Any image found in the entries is to be skipped; the rest is returned word for word.

_ _ _ _ _ _ _

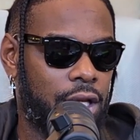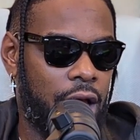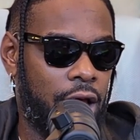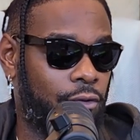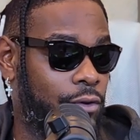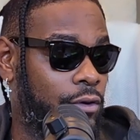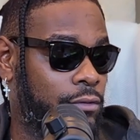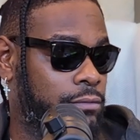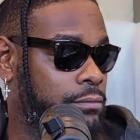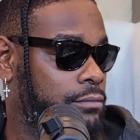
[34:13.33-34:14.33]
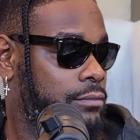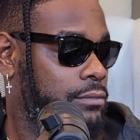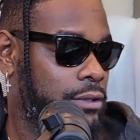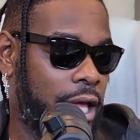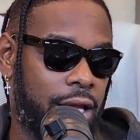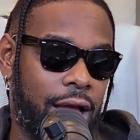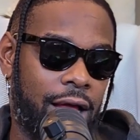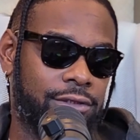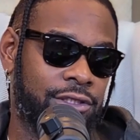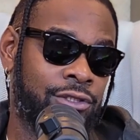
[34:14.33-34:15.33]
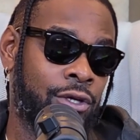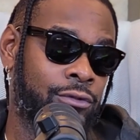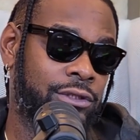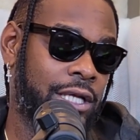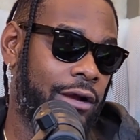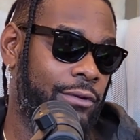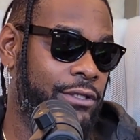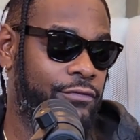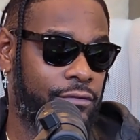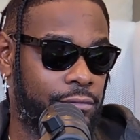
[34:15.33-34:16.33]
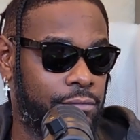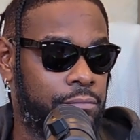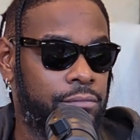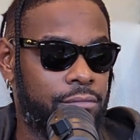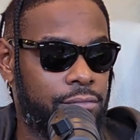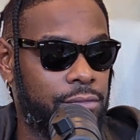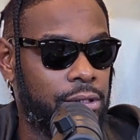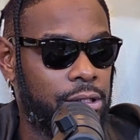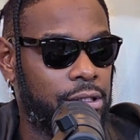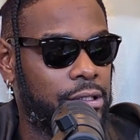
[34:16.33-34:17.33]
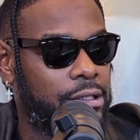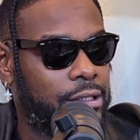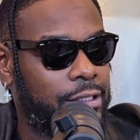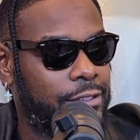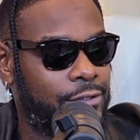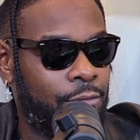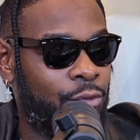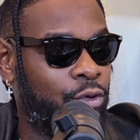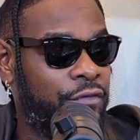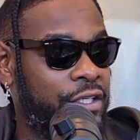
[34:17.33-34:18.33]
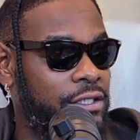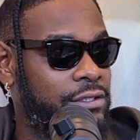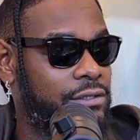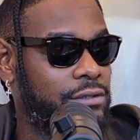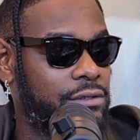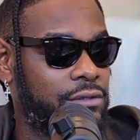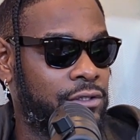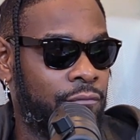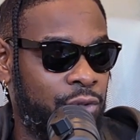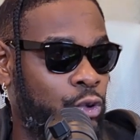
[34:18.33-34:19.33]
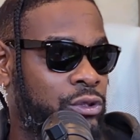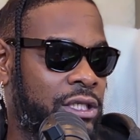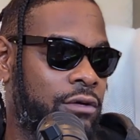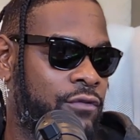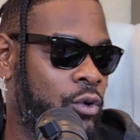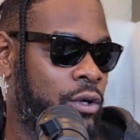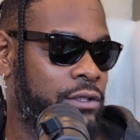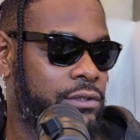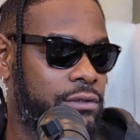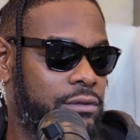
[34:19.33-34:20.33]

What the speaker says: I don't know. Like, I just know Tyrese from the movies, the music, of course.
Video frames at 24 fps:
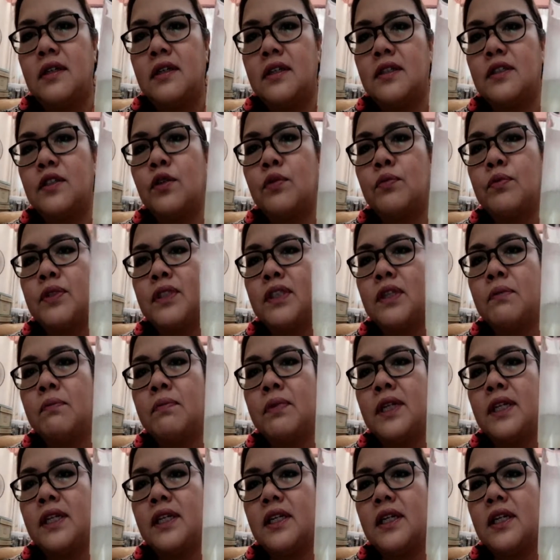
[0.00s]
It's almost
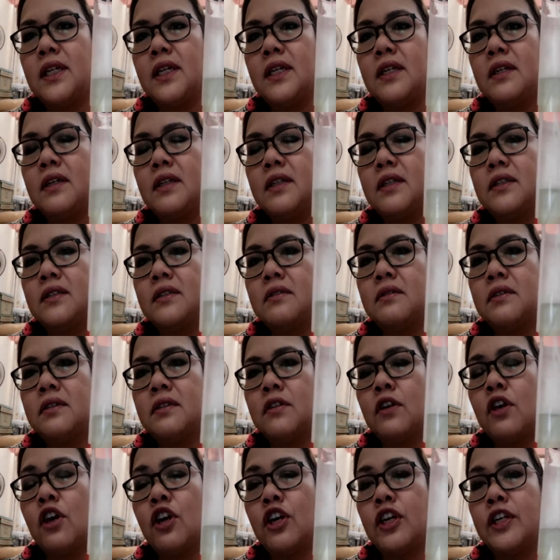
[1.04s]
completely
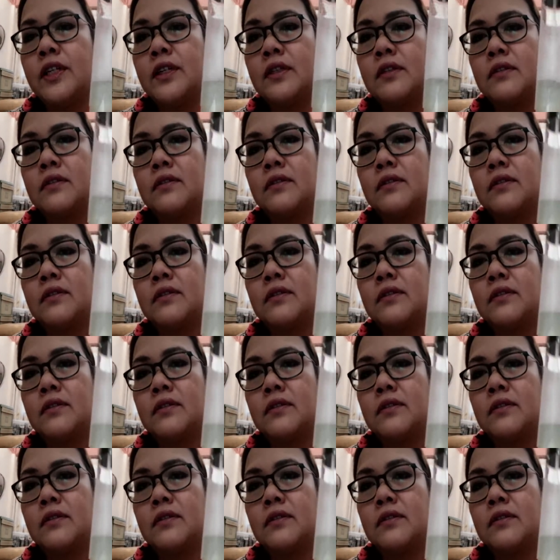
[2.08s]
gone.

_ _ _ _ _ _ _

**OUTPUT OF THE TASK:**
[34:13.33-34:14.33]
[34:14.33-34:15.33]
[34:15.33-34:16.33]
[34:16.33-34:17.33]
[34:17.33-34:18.33]
[34:18.33-34:19.33]
[34:19.33-34:20.33]

What the speaker says: I don't know. Like, I just know Tyrese from the movies, the music, of course.
Video frames at 24 fps:
[0.00s]
It's almost
[1.04s]
completely
[2.08s]
gone.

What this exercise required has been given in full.